Now we have two potential solutions diagrammed and we need to calculate some values. We are looking for cosines so the first temptation would be to calculate the cosine law and see what happens. But that is long and complicated. We may have to do it, but is something simpler available?

I see the sine law and lots of equal sides and other related sides, and some related angles.|

Sine Law: in a triangle PQR with side p ofpposite angle P, side q opposite angle Q, and side r opposite angle R, [Note differences between capitals and lower case!! And note I use names different from the triangles we already have to avoid confusion.]

sin(P)/p = sin(Q)/q = sin(R)/r

OR p/sin(P) = q/sin(Q) = r/sin(R)

Remember that supplementary angles (angles which add to a straight line) have equal sines.

For convenience label AC = BC = a, CD = t, Angle CAB = Angle CBA = u.

In version #1 label angle ADC = s and angle BDC = 180 degrees - s so they have the same sine.

In version #2 label angle ADC = v; we see angle CAD = 180 degrees - u so sin(CAD) = sin u.

Now in Version #1, in triangle ADC, sin(s)/a = sin(u)/t = sin(y)/3x In triangle BDC, sin(s)/a = sin(u)/t = sin(2y)/4x and in the original triangle ABC, sin(u)/a = sin(3y)/7

sin(y)/3x = sin(2y)/4x

Multiply by x = x

sin(y)/3 = sin (2y)/4

Multiply by 4 = 4 Apply the sine addition formula

4/3 sin(y) = 2 sin(y)cos(y)

Divide by 2 = 2

2/3 sin(y) = sin(y)cos(y)

Either sin(y) = 0 or cos(y) = 2/3 Sin(y) = 0 --> y = 0 which is not a real triangle because angles are non-zero.

If cos y = 2/3, we can calculate sin(y) and use summation formulas to get sine and cosines for 2y and the other angles.
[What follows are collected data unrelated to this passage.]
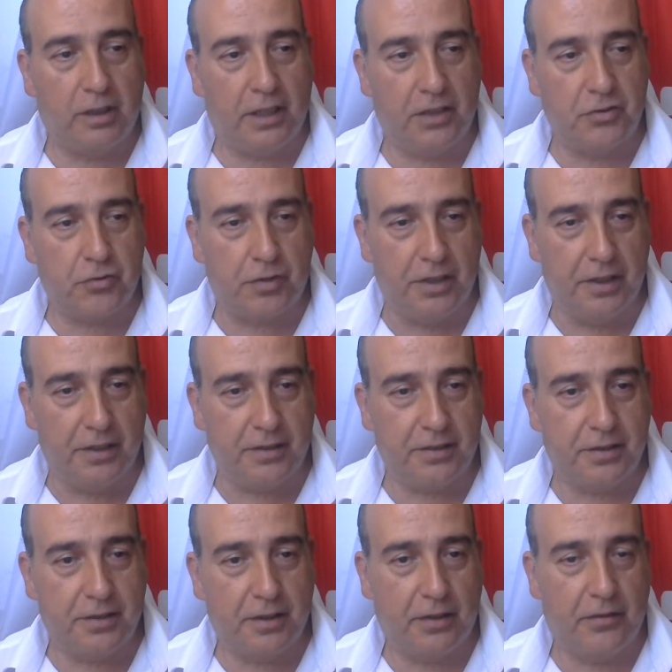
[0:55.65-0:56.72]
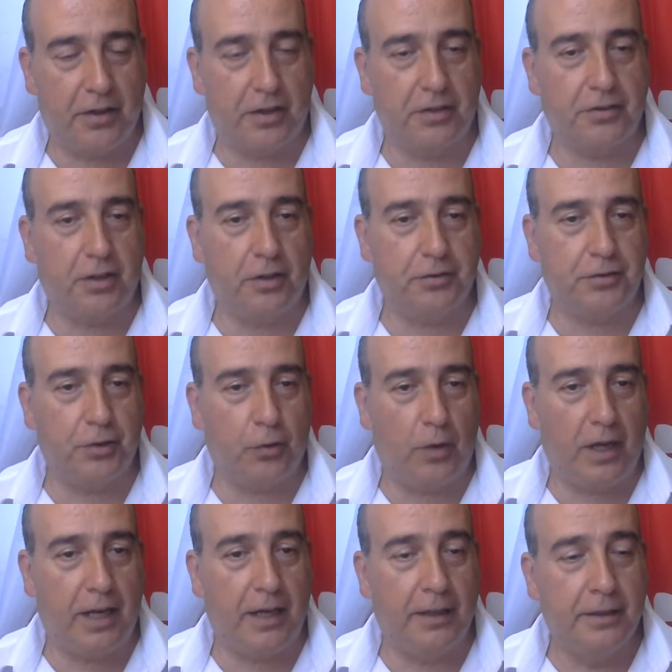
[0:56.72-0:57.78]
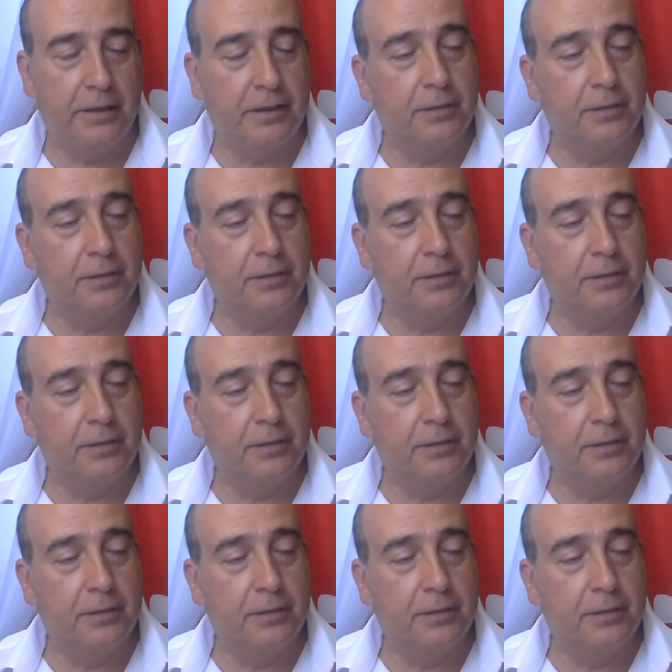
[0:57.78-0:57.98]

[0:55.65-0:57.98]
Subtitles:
countries. There is also a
But a quick reality check first. Using a calculator, arcsin(2/3) is approximately 41.8 degrees so angle ACB would be approximately 3*41.8 = 125.4 degrees and the other two angles of the triangle would each be 1/2(180 - 125.4) = approximately 27.3 degrees. Yes, this is a feasible triangle.

You can finish this one with summation formulas and the ratios above.

I strongly recommend you also work out Version #2 the same way. It is a valuable thinking exercise. And on tests sometimes the answer is not the one you expect.